One of the big questions in this election, perhaps the big question, is what’s going on with white voters? Or more specifically, white male voters. Drilling even further down, white male voters without college degrees.
Donald Trump, to put it politely, is a basically unprecedented candidate in terms of experience and temperament. Likely as a result, he’s not merely doing very poorly among black, Hispanic, and Asian-American voters, but has weaknesses among white women and white men with college degrees. As Slate’s Jim Newell points out, he’s doing a bit better than Mitt Romney among white men without college degrees, but “Clinton leads among white college graduates, 49 percent to 35 percent. Democrats haven’t won white college graduates in decades—not even in their 1964 landslide!—and here Clinton is poised to take them comfortably … while losing noncollege whites by an absolutely disastrous 43 percentage points.”
A new study by the University of Chicago’s NORC may shed some indirect light on the situation. It’s about where Americans get information and how they feel about that. It’s been covered a bit. FiveThirtyEight noted that “people who oppose gay marriage are less likely to value expert opinion.” Mic discussed the same phenomenon and similar ones for climate change and medicine.
But in the very last section of NORC’s analysis there’s something very interesting about how well Americans feel informed overall. They asked people if they felt better informed about different subjects now than they did five years ago. And the differences between blacks and whites were striking. (The numbers below refer to percentage of respondents who say they feel better informed about each subject now compared to five years ago.)
That’s a really big difference. NORC doesn’t have crosstabs for education and race, but as you might expect, people with a bachelor’s degree or more were more likely to say they felt just as informed now as five years ago on almost every subject; the difference was greater than 10 percentage points for local news, national news, international news, civic life and government activities, and pop culture. So my suspicion is that non- or some-college whites feel especially less informed than five years ago.
There are a lot of ways to potentially read this, but it would seem to tie into other forms of cultural and economic dislocation. One of the best breakdowns of the polling numbers I’ve seen comes from Max Ehernfreund and Jeff Guo of the Washington Post, which gets deeply into the correlations with the support of Donald Trump:
According to this new analysis, those who view Trump favorably have not been disproportionately affected by foreign trade or immigration, compared with people with unfavorable views of the Republican presidential nominee. The results suggest that his supporters, on average, do not have lower incomes than other Americans, nor are they more likely to be unemployed.

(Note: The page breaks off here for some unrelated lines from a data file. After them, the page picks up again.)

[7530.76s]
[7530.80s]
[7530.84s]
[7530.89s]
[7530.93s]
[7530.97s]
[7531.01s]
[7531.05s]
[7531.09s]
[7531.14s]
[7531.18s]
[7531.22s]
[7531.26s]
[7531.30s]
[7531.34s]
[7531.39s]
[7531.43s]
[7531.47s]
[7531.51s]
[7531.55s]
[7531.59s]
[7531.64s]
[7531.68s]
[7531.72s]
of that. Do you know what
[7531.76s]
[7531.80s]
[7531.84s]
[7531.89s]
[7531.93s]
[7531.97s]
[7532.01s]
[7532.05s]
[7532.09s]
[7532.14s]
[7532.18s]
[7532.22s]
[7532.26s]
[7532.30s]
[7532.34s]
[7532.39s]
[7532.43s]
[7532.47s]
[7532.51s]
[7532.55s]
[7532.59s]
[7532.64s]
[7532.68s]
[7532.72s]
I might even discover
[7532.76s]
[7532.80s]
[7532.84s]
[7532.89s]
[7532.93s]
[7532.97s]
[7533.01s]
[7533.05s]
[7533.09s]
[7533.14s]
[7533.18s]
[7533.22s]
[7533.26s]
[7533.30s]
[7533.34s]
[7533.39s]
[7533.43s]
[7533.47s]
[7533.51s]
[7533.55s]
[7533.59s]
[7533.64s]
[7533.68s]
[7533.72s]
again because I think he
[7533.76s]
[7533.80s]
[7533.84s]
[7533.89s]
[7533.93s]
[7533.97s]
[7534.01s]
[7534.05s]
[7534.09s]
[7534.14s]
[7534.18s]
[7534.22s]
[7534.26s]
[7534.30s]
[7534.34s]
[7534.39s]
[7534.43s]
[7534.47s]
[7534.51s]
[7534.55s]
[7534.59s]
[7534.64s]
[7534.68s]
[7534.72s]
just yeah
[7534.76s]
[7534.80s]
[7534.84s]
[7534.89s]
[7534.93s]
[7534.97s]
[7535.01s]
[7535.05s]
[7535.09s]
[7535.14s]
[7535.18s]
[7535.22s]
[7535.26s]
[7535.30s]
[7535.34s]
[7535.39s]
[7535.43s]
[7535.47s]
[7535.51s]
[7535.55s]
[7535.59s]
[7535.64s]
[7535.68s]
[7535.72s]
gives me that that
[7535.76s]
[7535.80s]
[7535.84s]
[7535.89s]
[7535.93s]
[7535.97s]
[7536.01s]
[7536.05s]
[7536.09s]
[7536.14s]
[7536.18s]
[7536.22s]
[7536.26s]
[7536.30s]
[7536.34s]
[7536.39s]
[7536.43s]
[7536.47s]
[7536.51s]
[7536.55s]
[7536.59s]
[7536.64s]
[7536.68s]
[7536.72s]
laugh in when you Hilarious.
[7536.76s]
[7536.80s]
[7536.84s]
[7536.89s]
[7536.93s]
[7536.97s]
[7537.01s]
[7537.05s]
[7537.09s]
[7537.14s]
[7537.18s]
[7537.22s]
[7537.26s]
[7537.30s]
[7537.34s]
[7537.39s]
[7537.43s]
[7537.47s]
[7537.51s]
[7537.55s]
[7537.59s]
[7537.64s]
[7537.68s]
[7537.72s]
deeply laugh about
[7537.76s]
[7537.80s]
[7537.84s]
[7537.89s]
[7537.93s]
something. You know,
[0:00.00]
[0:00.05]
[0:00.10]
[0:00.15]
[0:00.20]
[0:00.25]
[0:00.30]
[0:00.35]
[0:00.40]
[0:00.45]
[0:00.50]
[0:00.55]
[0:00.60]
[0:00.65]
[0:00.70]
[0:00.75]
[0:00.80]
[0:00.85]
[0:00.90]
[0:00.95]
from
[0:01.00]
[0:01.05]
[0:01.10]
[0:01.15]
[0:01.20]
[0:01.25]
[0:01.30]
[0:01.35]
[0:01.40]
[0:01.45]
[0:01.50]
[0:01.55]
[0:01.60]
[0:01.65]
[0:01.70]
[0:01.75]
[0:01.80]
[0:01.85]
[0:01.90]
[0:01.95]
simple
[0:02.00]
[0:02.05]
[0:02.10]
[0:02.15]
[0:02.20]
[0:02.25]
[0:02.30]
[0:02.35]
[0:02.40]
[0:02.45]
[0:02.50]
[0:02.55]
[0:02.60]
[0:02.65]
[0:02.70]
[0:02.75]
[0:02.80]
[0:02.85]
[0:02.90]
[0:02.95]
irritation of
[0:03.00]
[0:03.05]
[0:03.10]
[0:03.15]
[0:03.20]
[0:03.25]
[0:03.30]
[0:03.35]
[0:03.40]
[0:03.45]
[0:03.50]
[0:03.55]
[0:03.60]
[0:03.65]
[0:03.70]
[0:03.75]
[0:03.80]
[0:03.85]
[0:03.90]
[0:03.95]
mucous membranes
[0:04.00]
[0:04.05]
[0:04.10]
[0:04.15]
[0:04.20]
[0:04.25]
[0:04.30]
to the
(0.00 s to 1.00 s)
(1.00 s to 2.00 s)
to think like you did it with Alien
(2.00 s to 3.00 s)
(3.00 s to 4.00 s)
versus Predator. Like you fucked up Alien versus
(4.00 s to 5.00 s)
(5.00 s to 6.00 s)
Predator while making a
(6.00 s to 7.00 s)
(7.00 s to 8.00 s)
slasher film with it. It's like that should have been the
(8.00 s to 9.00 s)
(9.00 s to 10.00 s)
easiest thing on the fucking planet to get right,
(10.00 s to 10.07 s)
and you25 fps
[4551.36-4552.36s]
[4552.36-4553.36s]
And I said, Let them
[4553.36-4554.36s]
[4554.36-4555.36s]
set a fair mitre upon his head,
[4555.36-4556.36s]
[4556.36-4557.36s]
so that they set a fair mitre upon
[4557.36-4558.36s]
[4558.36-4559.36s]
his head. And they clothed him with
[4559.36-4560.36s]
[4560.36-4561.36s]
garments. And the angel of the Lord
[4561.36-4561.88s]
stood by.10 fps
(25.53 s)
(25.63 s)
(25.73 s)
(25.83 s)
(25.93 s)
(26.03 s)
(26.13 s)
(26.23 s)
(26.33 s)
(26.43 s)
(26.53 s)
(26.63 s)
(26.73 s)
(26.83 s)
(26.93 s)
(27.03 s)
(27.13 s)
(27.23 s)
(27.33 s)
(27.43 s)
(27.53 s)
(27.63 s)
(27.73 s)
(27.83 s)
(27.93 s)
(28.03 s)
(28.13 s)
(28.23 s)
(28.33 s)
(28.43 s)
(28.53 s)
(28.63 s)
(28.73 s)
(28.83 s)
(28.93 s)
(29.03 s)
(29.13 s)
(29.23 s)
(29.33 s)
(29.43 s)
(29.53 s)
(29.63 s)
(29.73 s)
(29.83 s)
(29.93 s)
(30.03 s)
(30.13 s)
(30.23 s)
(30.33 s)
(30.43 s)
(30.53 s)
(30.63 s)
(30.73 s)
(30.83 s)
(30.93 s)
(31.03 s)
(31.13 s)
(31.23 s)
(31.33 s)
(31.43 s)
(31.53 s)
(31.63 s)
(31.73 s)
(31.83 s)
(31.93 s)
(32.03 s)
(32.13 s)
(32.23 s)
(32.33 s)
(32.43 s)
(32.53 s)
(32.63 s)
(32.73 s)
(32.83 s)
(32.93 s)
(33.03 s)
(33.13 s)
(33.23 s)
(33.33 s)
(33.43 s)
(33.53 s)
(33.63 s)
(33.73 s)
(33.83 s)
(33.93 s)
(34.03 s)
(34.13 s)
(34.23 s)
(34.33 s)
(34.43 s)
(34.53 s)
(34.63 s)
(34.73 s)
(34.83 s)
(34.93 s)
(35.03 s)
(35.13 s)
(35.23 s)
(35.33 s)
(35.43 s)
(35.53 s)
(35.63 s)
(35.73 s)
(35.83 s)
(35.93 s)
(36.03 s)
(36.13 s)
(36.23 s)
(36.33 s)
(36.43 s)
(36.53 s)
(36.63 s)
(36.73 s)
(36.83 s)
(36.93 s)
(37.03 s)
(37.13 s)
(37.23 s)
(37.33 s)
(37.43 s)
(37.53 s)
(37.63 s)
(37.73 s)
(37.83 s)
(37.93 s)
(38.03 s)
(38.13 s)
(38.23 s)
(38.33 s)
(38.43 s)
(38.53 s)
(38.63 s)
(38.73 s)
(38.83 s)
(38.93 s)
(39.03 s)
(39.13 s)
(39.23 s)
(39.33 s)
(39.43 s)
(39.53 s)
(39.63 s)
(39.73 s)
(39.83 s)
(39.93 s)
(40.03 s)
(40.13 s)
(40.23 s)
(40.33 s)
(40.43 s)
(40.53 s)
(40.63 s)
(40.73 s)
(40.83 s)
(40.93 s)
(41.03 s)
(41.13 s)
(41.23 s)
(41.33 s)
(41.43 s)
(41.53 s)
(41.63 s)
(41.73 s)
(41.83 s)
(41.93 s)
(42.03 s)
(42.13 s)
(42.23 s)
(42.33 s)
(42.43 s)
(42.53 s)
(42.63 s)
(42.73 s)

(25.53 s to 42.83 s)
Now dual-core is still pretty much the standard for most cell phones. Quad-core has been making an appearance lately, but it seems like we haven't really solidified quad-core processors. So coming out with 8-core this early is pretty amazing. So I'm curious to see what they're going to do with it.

Yet while Trump’s supporters might be comparatively well off themselves, they come from places where their neighbors endure other forms of hardship. In their communities, white residents are dying younger, and it is harder for young people who grow up poor to get ahead.
At the Wall Street Journal, here’s how Nick Timiraos described the same data:
Mr. Trump is the only candidate where lower rates of intergenerational mobility predict greater support, Mr. Rothwell writes. This finding backs the idea that Mr. Trump’s supporters, even if they are better off than others, may be taken by “extreme political views when their health status and the well-being of their children fail to meet their expectations.”
The study doesn’t dismiss the thesis that economic anxiety is behind Mr. Trump’s rise, but it does show that his strongest support can’t be explained by narrow economic self-interest alone. It concludes that Mr. Trump’s supporters can be identified more easily by cultural angst, which raises other questions about what’s to blame for falling attitudes of social well-being in these communities.”
This doesn’t mean that non-college-educated whites, or whites more generally, are actually no more or less informed than they were five years ago, or that being less informed about politics would lead people to vote for Trump (or, by contrast, that being more informed would lead voters to pull the lever for one of his opponents). But it does seem plausible, at least, that feeling less informed is a form of disconnection that parallels health issues and economic uncertainty, one could be part of the difficult to parse but increasingly clear melting pot of anxieties fueling his success.